## Your objective
Repeat every line of the data exactly, but not the pictures.

## Data for analysis
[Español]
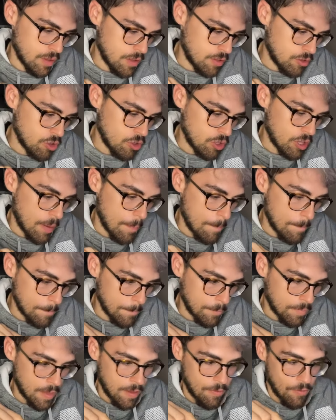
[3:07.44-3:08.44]
Tío, están.
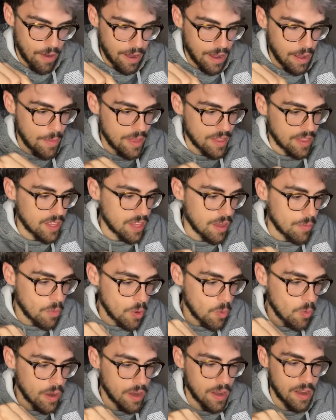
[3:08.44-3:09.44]
Francamente, están muy
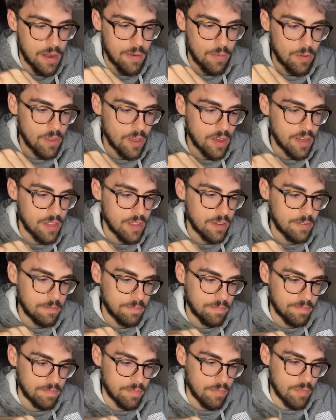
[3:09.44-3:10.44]
buenas las albóndigas.
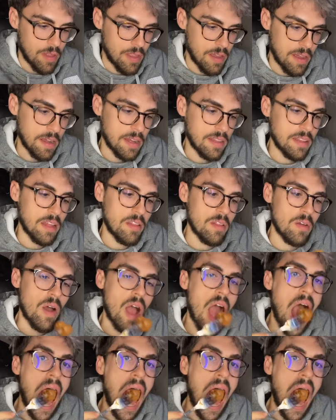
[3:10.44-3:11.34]
me está encantando.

## Solution to this problem
[Español]
[3:07.44-3:08.44]
Tío, están.
[3:08.44-3:09.44]
Francamente, están muy
[3:09.44-3:10.44]
buenas las albóndigas.
[3:10.44-3:11.34]
me está encantando.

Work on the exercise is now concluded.